- **Required action**
Reproduce word for word every line from the one containing "[2528.72-2529.76s]" through the end of the listing below; omit the pictures.

- **Data to use**
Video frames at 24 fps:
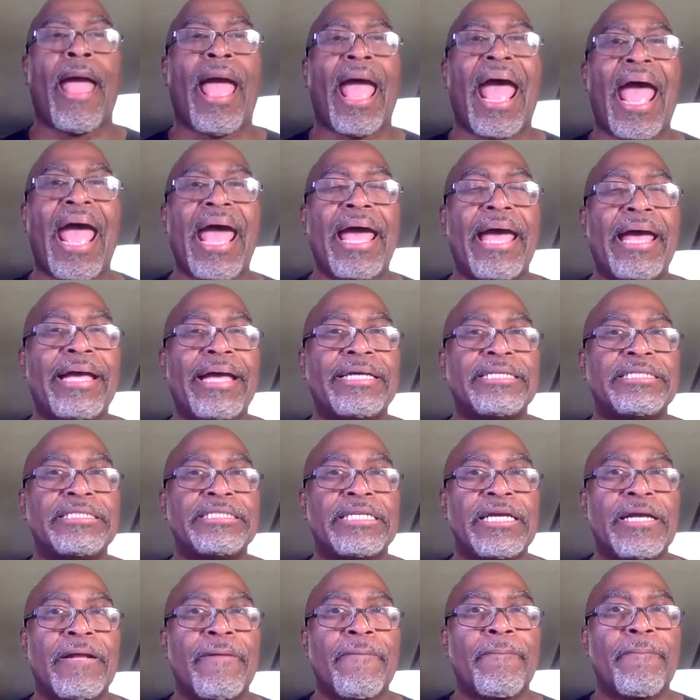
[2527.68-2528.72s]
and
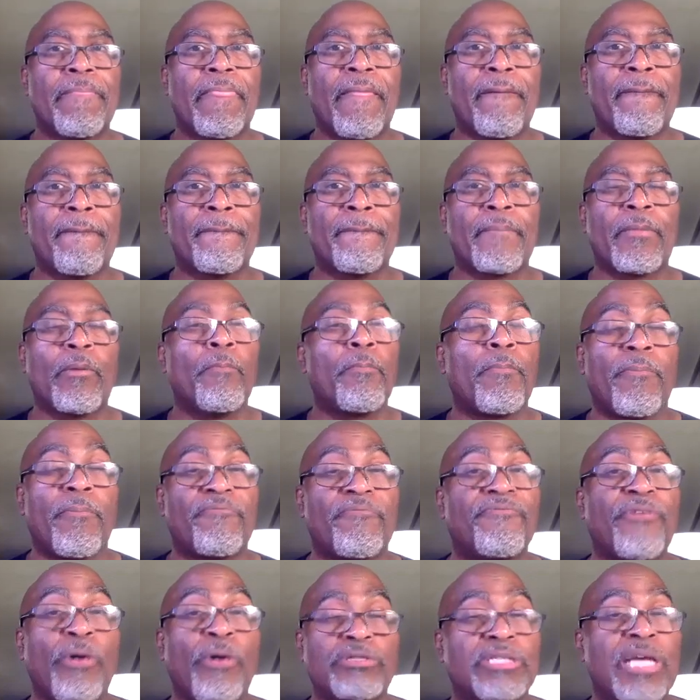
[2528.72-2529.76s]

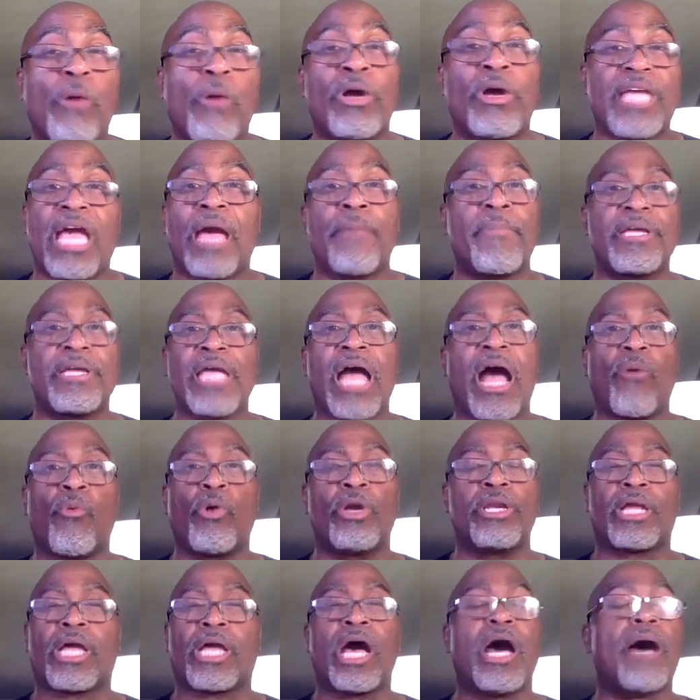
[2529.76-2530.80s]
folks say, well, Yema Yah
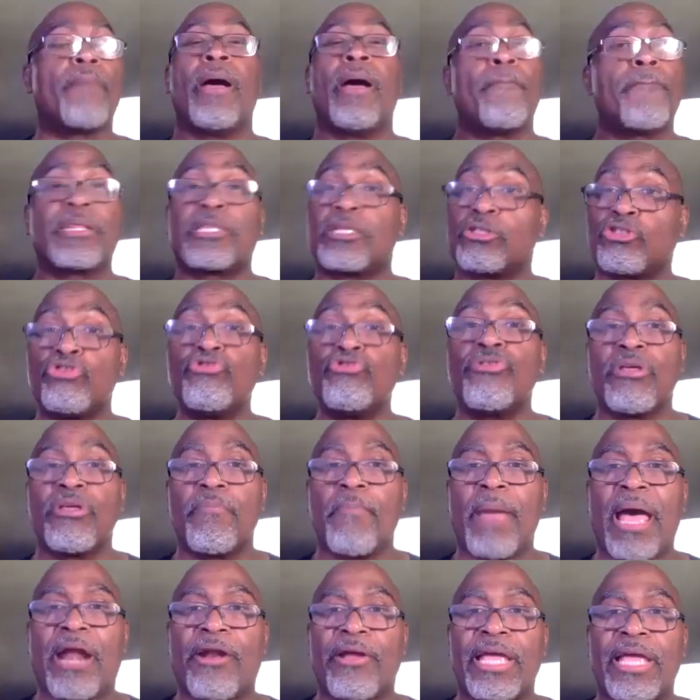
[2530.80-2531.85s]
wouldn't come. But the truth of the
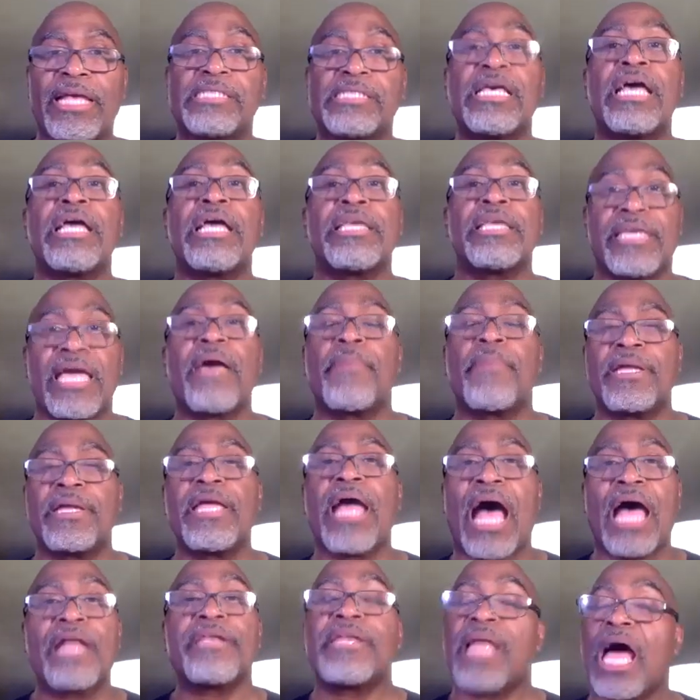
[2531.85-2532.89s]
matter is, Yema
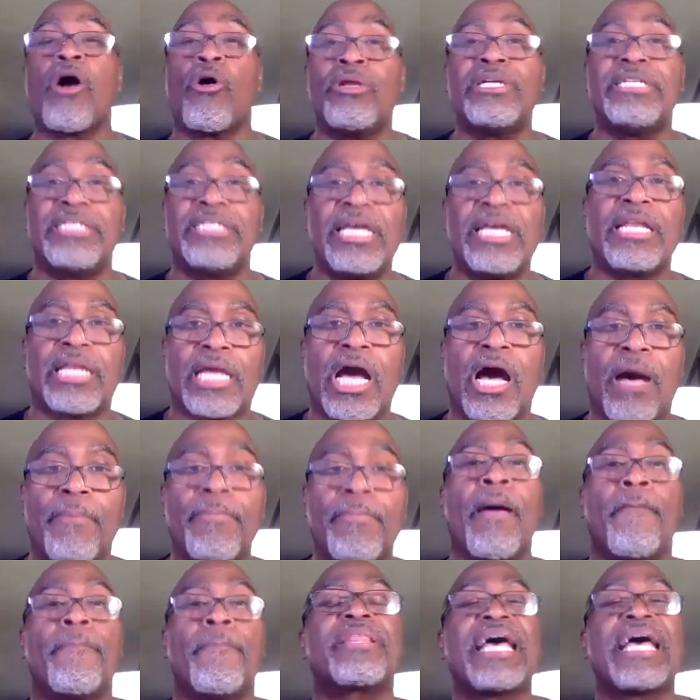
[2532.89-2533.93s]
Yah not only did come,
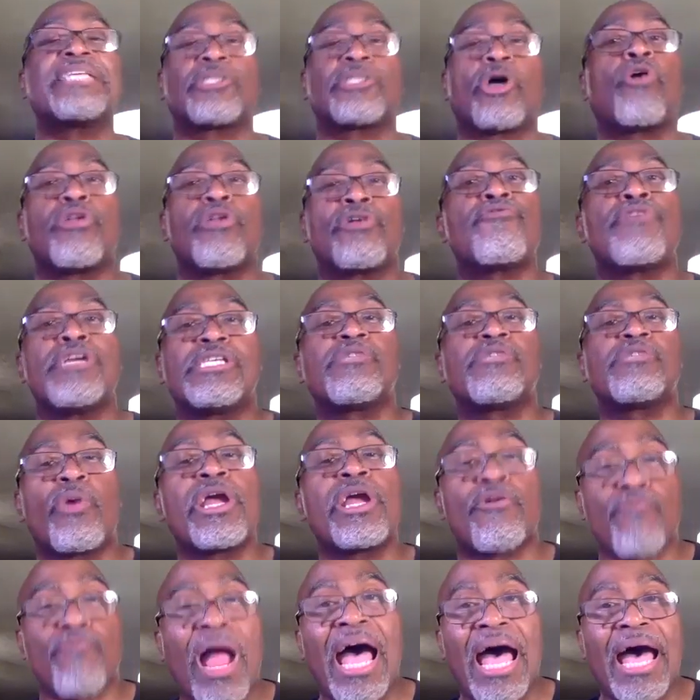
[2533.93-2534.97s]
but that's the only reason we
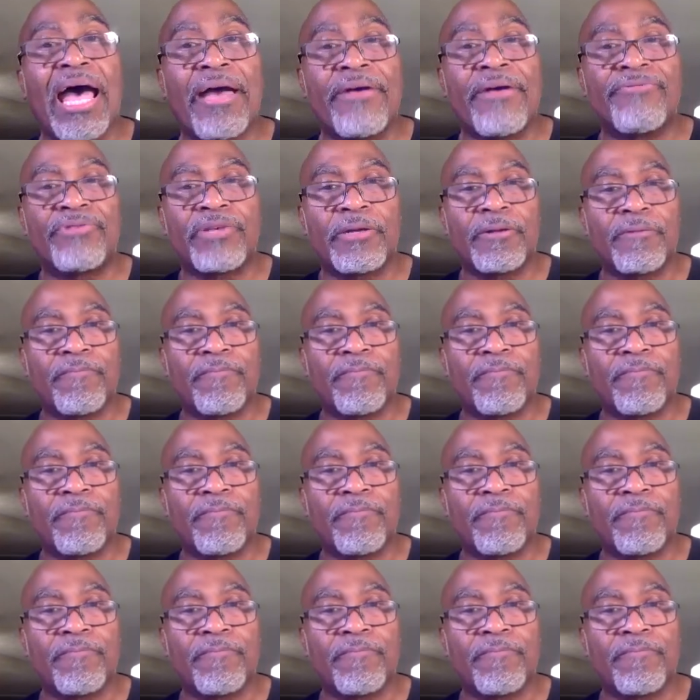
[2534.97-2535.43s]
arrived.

- **Task output**
[2528.72-2529.76s]

[2529.76-2530.80s]
folks say, well, Yema Yah
[2530.80-2531.85s]
wouldn't come. But the truth of the
[2531.85-2532.89s]
matter is, Yema
[2532.89-2533.93s]
Yah not only did come,
[2533.93-2534.97s]
but that's the only reason we
[2534.97-2535.43s]
arrived.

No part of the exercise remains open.